Roche has recently launched a “fundamental reorganization” of Spark Therapeutics, the gene therapy unit the Swiss pharma bought for $4.3 billion in 2019.
Roche described the restructuring in its annual finance report (PDF) published in late January. The move is part of the company’s wider strategic change across its pharma division, a company spokesperson told Fierce Pharma.
The entire Spark team is subject to reshuffling, raising a question of whether the Spark brand itself will be preserved. Of the 647 employees that Spark employed as of April 17, 337 employees will be laid off, while the rest 310 will have their jobs integrated into the parent Roche, a Roche spokesperson told Fierce Pharma in an update.
Details of the plans, such as which functions those 310 people will assume at Roche, are still being finalized. In the January report, Roche said certain activities will remain at the current Spark site in Philadelphia, while others will be consolidated into the broader pharmaceuticals division.
“By fully integrating Spark into Roche, we more closely align,” the Roche spokesperson said.
Roche is currently working through the integration planning and expects to have details later this year, the spokesperson said.
In late 2021, Roche committed to a $575 million plan to build a new 500,000-square-foot gene therapy innovation center in Philadelphia. The multistory facility continues to be built, according to the spokesperson.
Roche was reorganizing Spark before the latest revelation, incurring 162 million Swiss francs ($184 million) in restructuring costs of the unit in 2024. For the new “fundamental reorganization,” Roche’s preliminary estimate suggests an additional cost of 300 million Swiss francs ($340 million) in 2025.
As a result of the major overhaul, Roche has completely written off Spark, with a full impairment of 2.12 billion Swiss francs ($2.4 billion) in goodwill. For the purpose of financial reporting, Roche no longer considers Spark a strategic transaction but a product transaction.
“There was no surplus from the estimated future revenues of the Spark Therapeutics business to support the carrying value of the goodwill, neither were there any significant future synergistic benefits to other products within the pharmaceuticals division,” Roche said in its January report.
In plain language, Roche doesn’t expect Spark to make enough money in the future to justify the value the unit used to carry. Luxturna, a gene therapy to treat a rare form of inherited vision loss and Spark’s sole commercial product since 2017, brought Roche 18 million Swiss francs (about $20 million) in sales last year, down 59% year over year.
The overhaul closely follows Roche's culled work on a hemophilia A gene therapy candidate, which was a focus of the Spark acquisition.
The Spark scenario marks the struggle the gene therapy sector is facing as a whole. Roche’s 2019 buyout was—at the time—viewed as a landmark event as gene therapy developers and industry watchers celebrated Big Pharma’s interest in the modality. However, these treatments have failed to live up to expectations on the market and, in some cases, in clinical development.

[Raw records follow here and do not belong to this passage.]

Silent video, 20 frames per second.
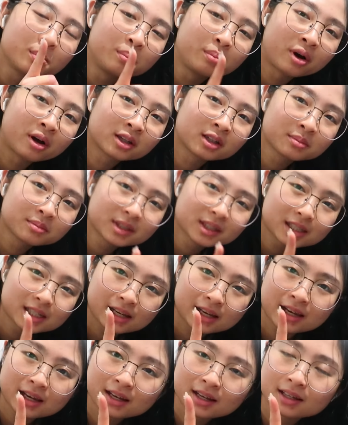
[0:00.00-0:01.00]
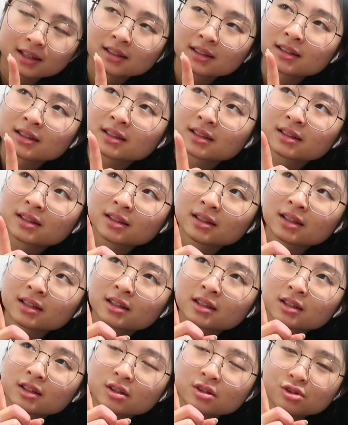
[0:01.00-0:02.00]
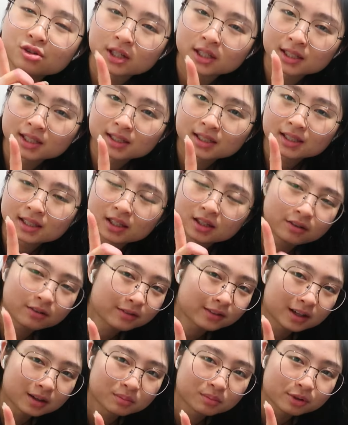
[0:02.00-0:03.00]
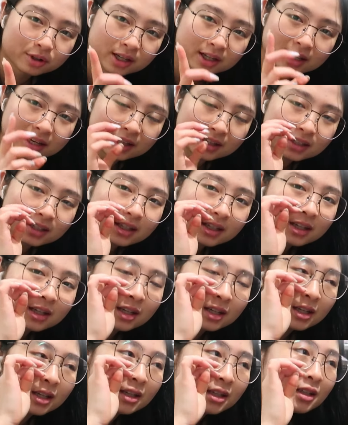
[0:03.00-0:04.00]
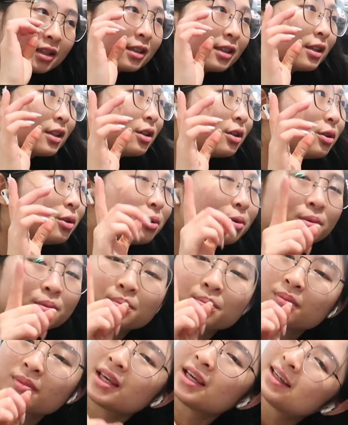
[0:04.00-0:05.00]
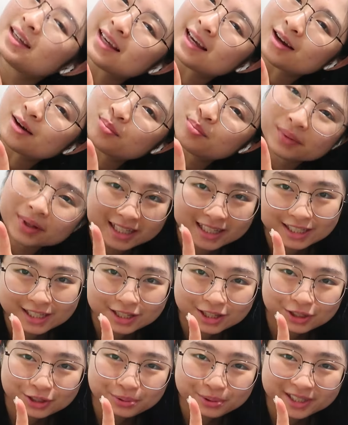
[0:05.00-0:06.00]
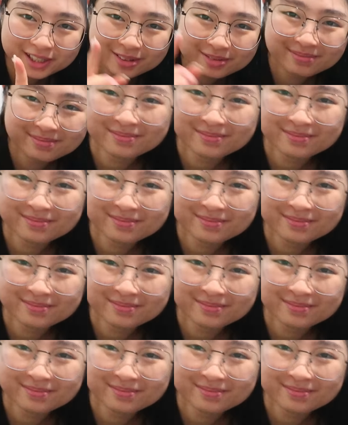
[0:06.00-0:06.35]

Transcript: bottoms and dresses if I'm bringing any. So yeah, let's get to it.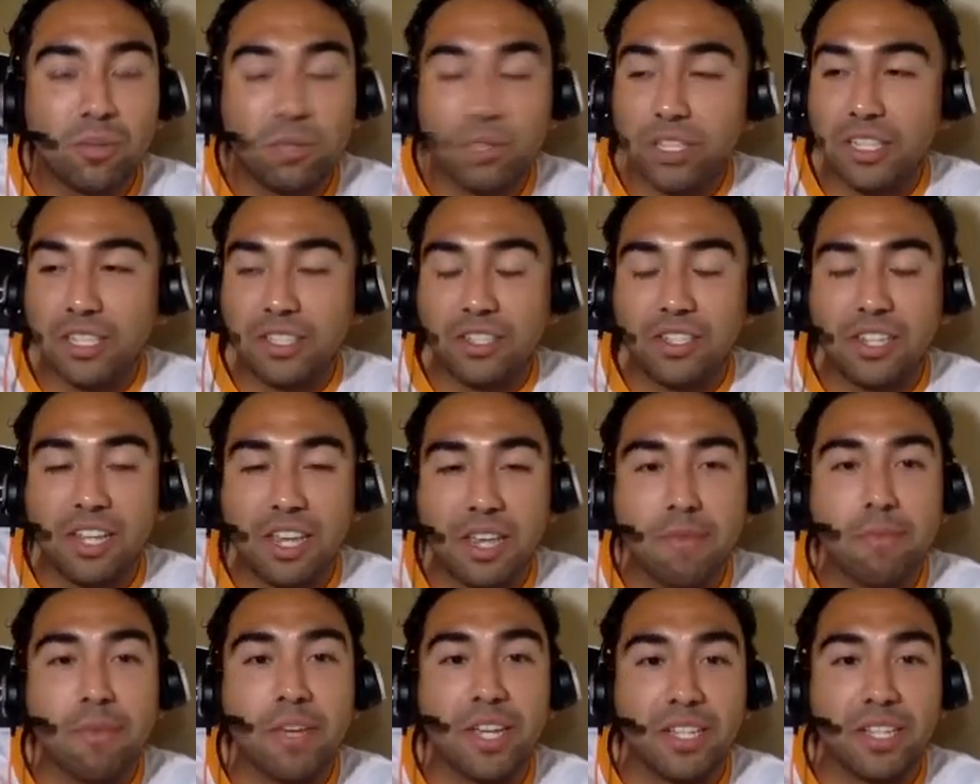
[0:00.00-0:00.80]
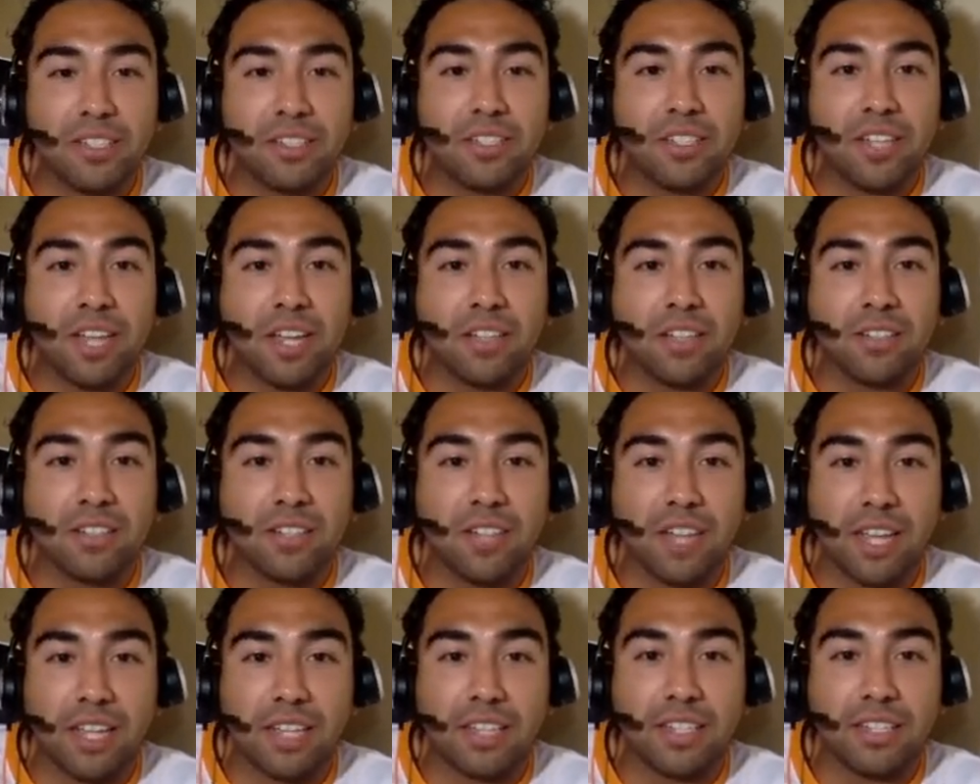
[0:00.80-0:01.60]
well, this demon sounds
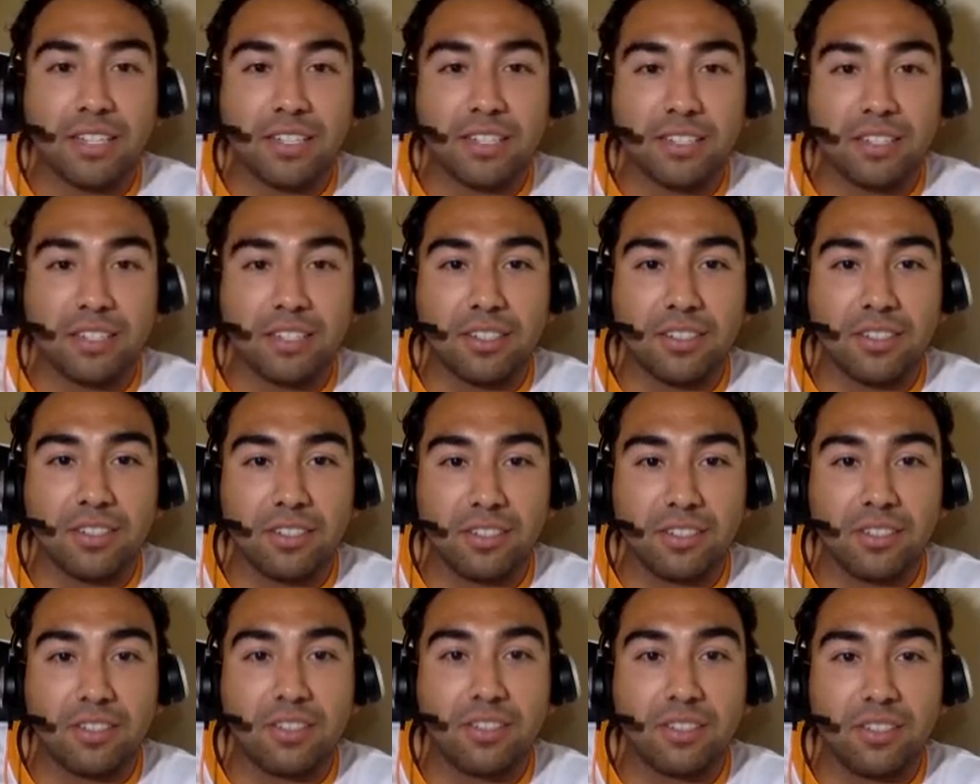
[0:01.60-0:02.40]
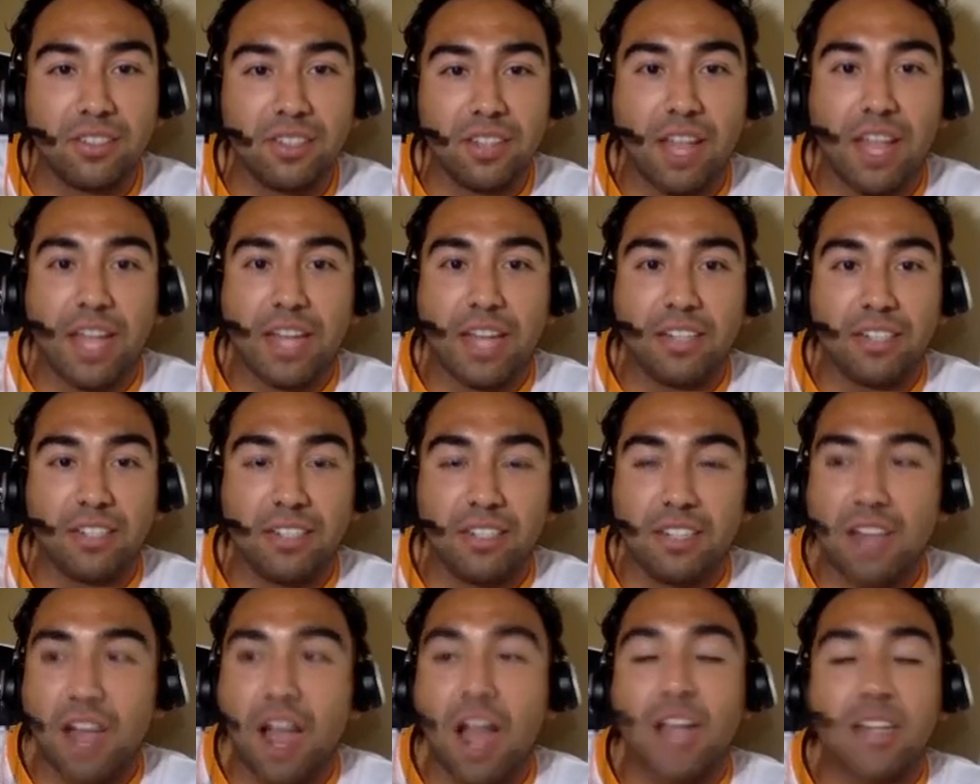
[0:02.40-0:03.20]
like this is like
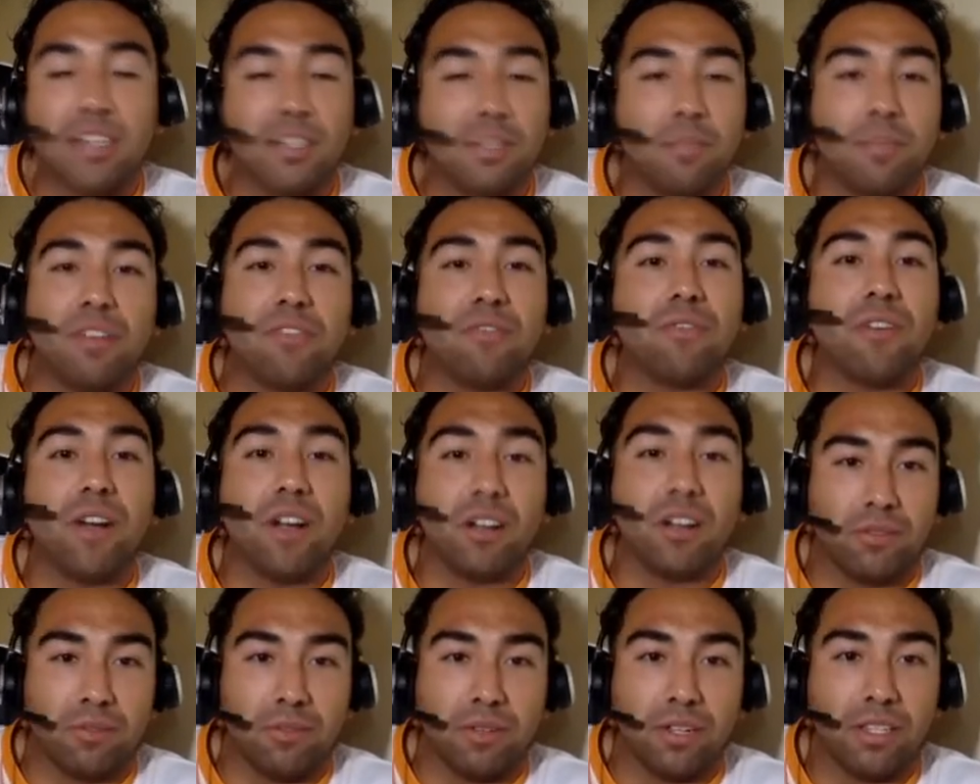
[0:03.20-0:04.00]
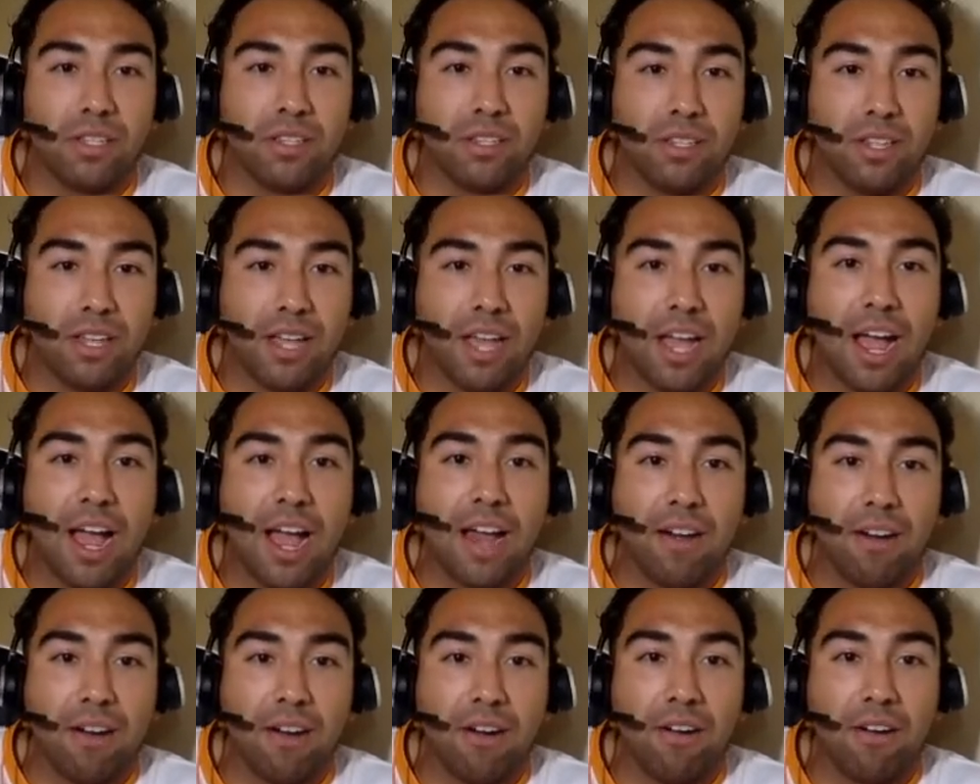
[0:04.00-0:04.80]
not to be fucked with
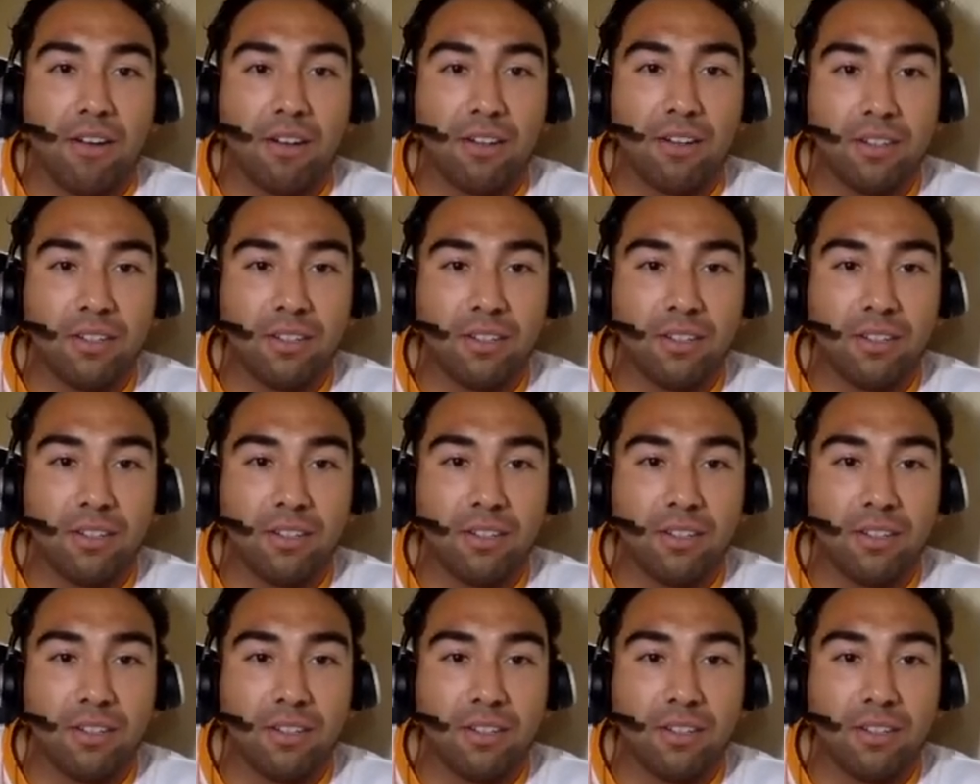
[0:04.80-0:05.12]
at all.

Pfizer a few days ago decided to pull its recently FDA-approved hemophilia B gene therapy Beqvez off the global market, effectively emptying its commercial and clinical gene therapy portfolio after its Duchenne muscular dystrophy candidate failed in a phase 3 trial. Before that, the New York pharma had sold a portfolio of preclinical gene therapy programs and related technologies to AstraZeneca.
Bluebird bio, a gene therapy pioneer once valued at $10 billion at its peak, is being sold for just $29 million to private equity firms as the company struggles to make inroads for three commercial products.
At least Roche isn’t leaving gene therapy altogether. The restructuring won’t affect Luxturna, the Roche spokesperson confirmed.
“In addition, we anticipate that new gene therapies will be initiated and entered into the R&D portfolio in the future,” the Roche spokesperson told Fierce Pharma.
In a deal inked in October, Roche paid Dyno Therapeutics $50 million upfront to design novel adeno-associated virus vectors to deliver gene therapies for neurological diseases. The deal could potentially worth north of $1 billion.
Editor's Note: The story was updated April 17 to include new layoff information related to the restructuring.